Une probable évolution de la réglementation et des institutions
Aujourd’hui, de nouvelles règles sont en cours d’élaboration pour renforcer davantage la dynamique ESG. François Villeroy de Galhau révélait dans le Financial Times que des discussions étaient en cours entre des gouvernements et les principales banques centrales et qu’un accord pourrait être obtenu pour la COP26 de Novembre afin d’imposer aux sociétés cotées de communiquer de manière standardisée sur les risques climatiques auxquels elles sont exposées. Des plans similaires étaient déjà en cours d’élaboration dans l’UE et au Royaume-Uni, et le gouvernement américain et la banque centrale chinoise ont déjà fait part de leur intérêt.
Au-delà de cette évolution réglementaire, les banques centrales commencent également à adapter leur politique monétaire à l’impératif climatique.
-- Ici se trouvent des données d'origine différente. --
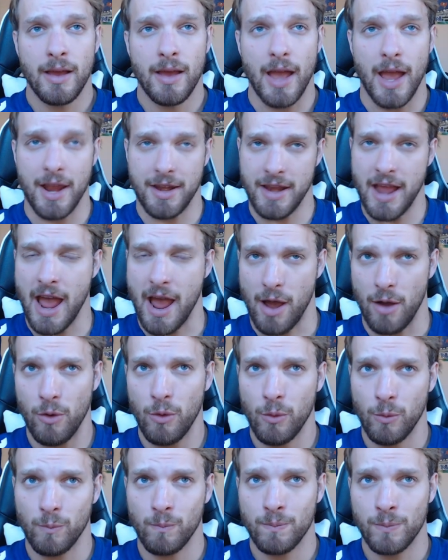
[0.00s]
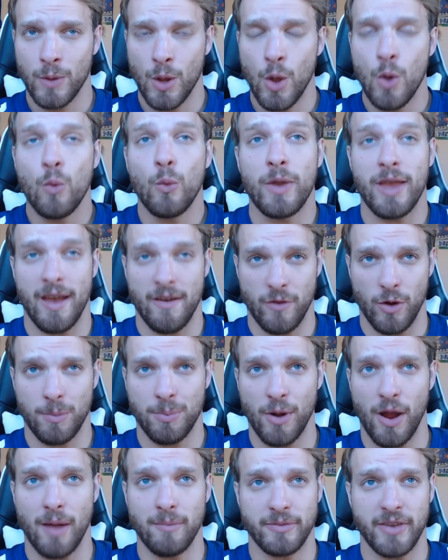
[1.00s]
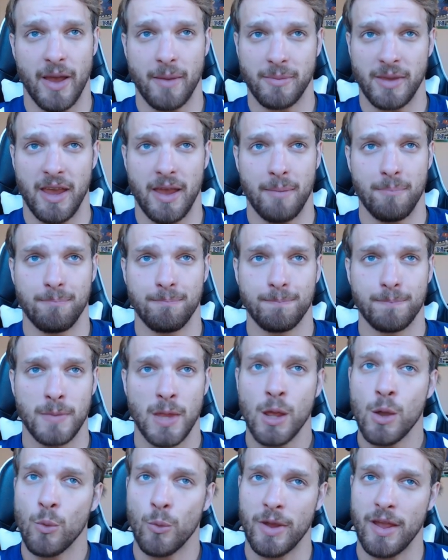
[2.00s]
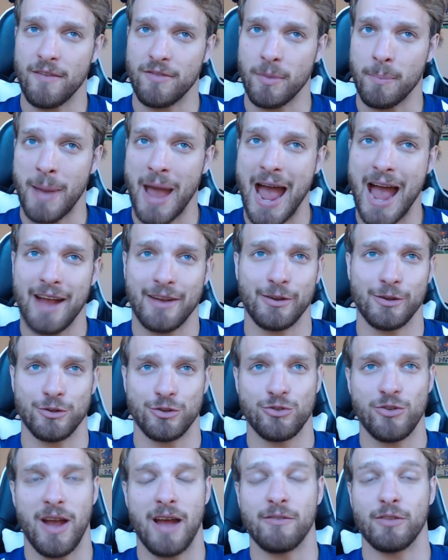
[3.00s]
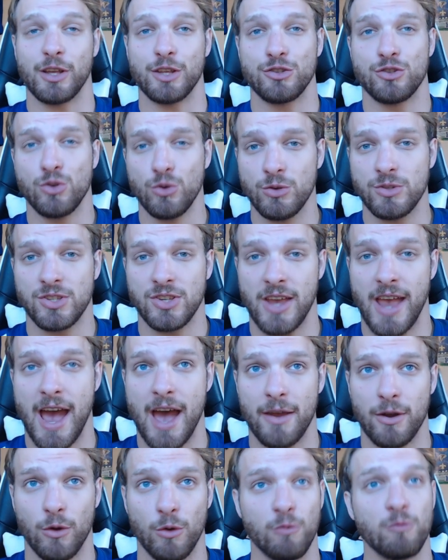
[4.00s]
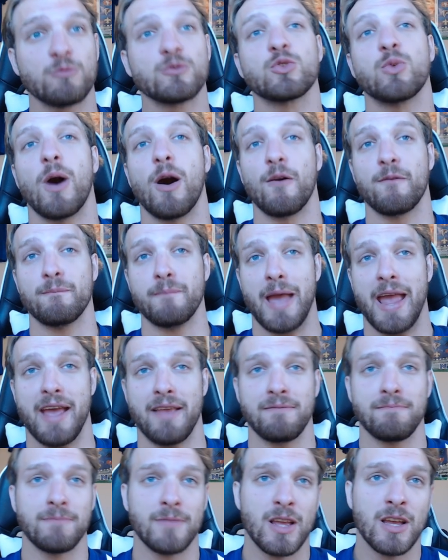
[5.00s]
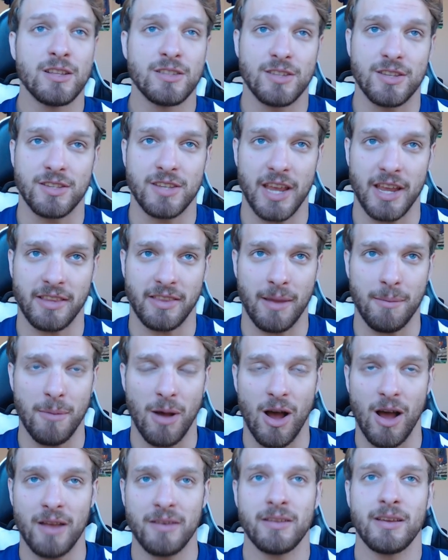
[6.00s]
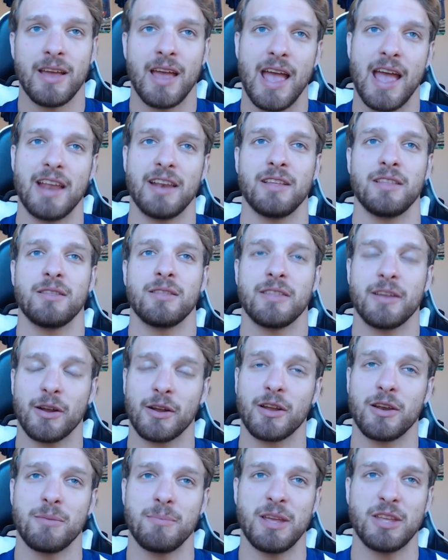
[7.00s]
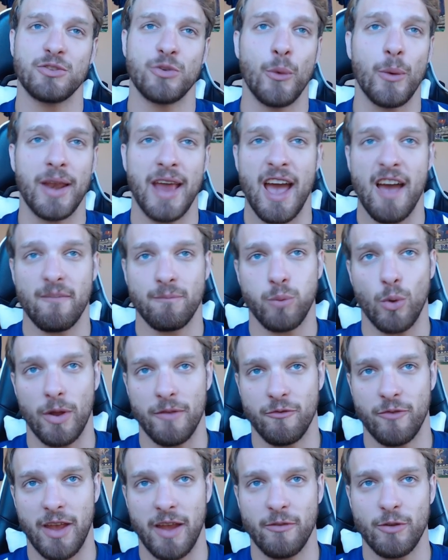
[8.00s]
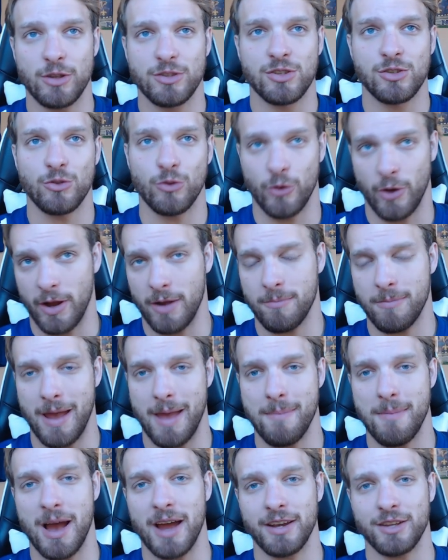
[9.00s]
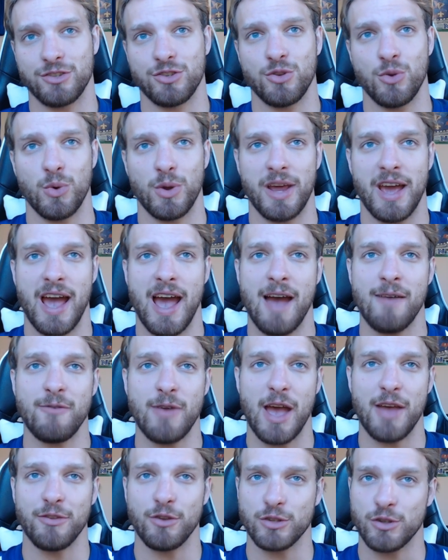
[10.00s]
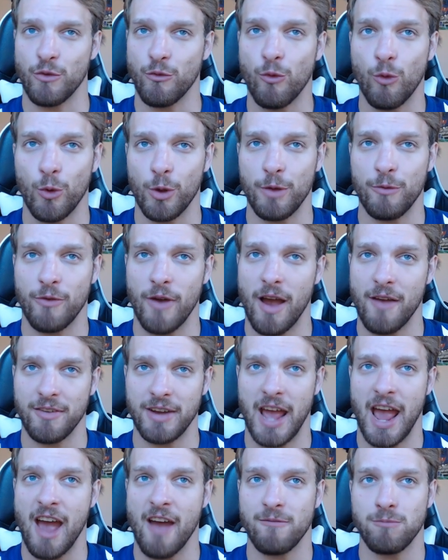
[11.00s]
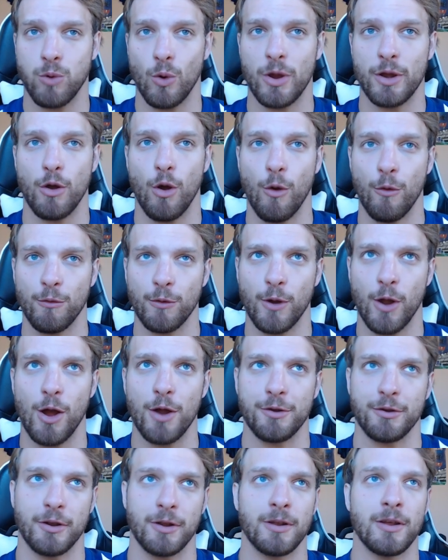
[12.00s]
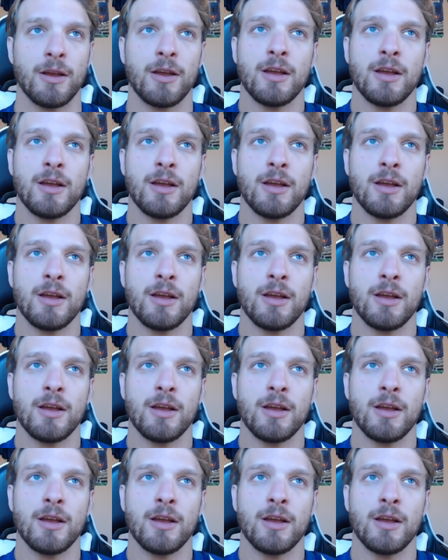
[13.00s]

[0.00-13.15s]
And now we have our primetime game. We have the Packers traveling to Seattle, 12th man, to take them on. And they're going to be 2.5-point favorites, Green Bay minus 2.5. And there's a 45.5-point over under.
La Banque de France a par exemple publié cette année les résultats de ses premiers stress tests des risques climatiques pour les institutions financières, une pratique qui pourrait se populariser dans d’autres pays. On note également la création en 2017 du Network of Central Banks and Supervisors for Greening the Financial System (NGFS), qui regroupe aujourd’hui 75 banques centrales (dont la BCE, la Fed et les banques centrales chinoises et japonaises) et dont la mission est d’aider à coordonner une réponse du système financier au défi climatique en mobilisant des capitaux et en gérant les risques associés à la transition. À la BCE, on parle aujourd’hui de décarboner graduellement le bilan de l’institution, c’est à dire de se débarrasser des obligations émises par les entreprises les plus polluantes et ne plus accepter d’elles de collatéraux, ce qui voudrait dire rompre avec le principe de neutralité (i.e. acheter les obligations privées dans les mêmes proportions que le marché en général) et risquer de provoquer des distorsions dans le marché. Une idée qui est aujourd’hui encore loin de faire l’unanimité au sein du NGFS, mais qui fait son chemin.
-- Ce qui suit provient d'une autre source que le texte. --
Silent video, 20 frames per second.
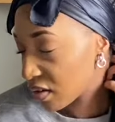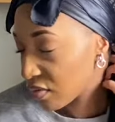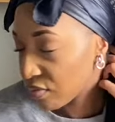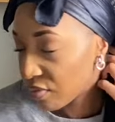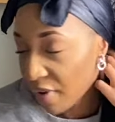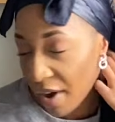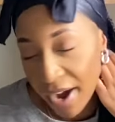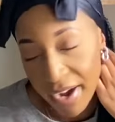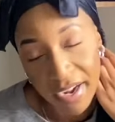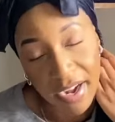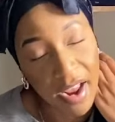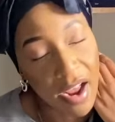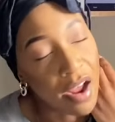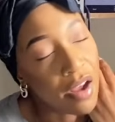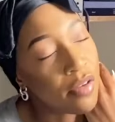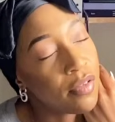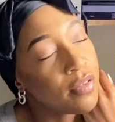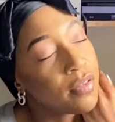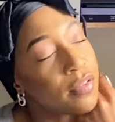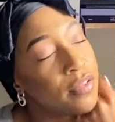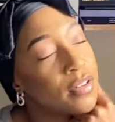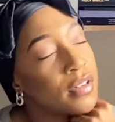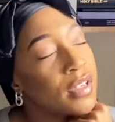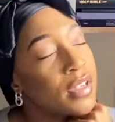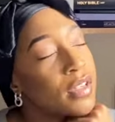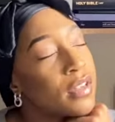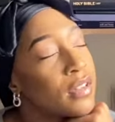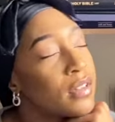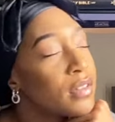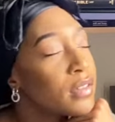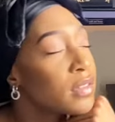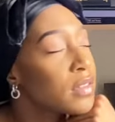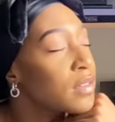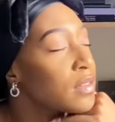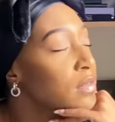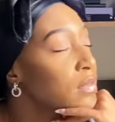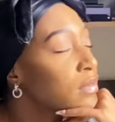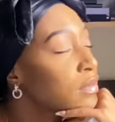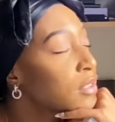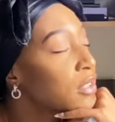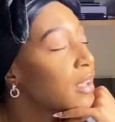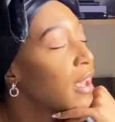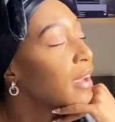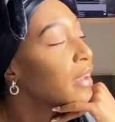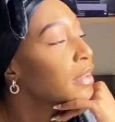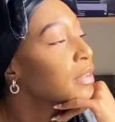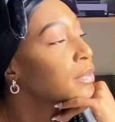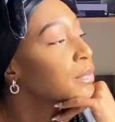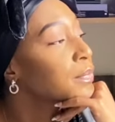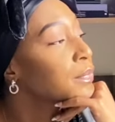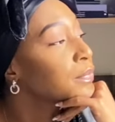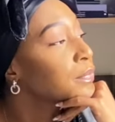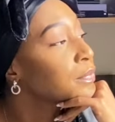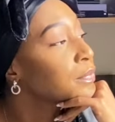right now for a second.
Ainsi, d’une lubie assez marginale, réservée à certains investisseurs soucieux de se plier à une certaine morale, l’ESG est devenue au début du XXIème siècle une considération répondant à un impératif climatique encore peu répandue mais encouragée par les gouvernements et les organisations internationales, et est aujourd’hui sur le point de devenir un des aspects indispensables aussi bien de la construction de portefeuille que de la politique des banques centrales. Même en ne s’intéressant qu’à la performance financière, il serait malvenu de n’y prêter aucune attention. On ne peut que s’attendre à voir l’importance de ces considérations grandir davantage avec l’obligation et la standardisation du reporting sur ces sujets et l’action des institutions financières.